WORK TO BE COMPLETED: Skip all pictures. Set down only the lines starting at the line containing "[7:32.78-7:33.68]" and running to the end of the listing.

PROVIDED RECORDS below:

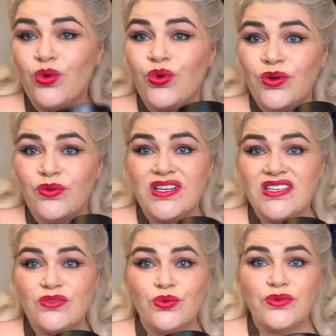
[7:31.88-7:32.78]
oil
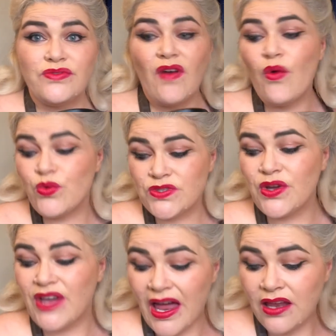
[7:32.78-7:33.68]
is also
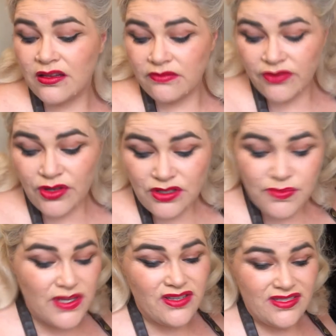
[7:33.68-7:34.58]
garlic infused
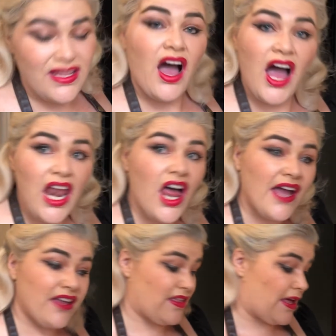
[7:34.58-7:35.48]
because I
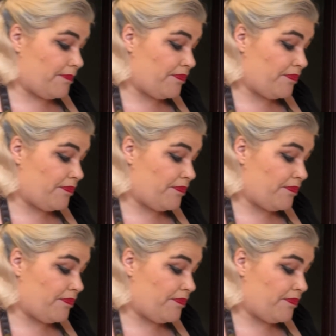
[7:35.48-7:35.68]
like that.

End of PROVIDED RECORDS.

SOLUTION BELOW:
[7:32.78-7:33.68]
is also
[7:33.68-7:34.58]
garlic infused
[7:34.58-7:35.48]
because I
[7:35.48-7:35.68]
like that.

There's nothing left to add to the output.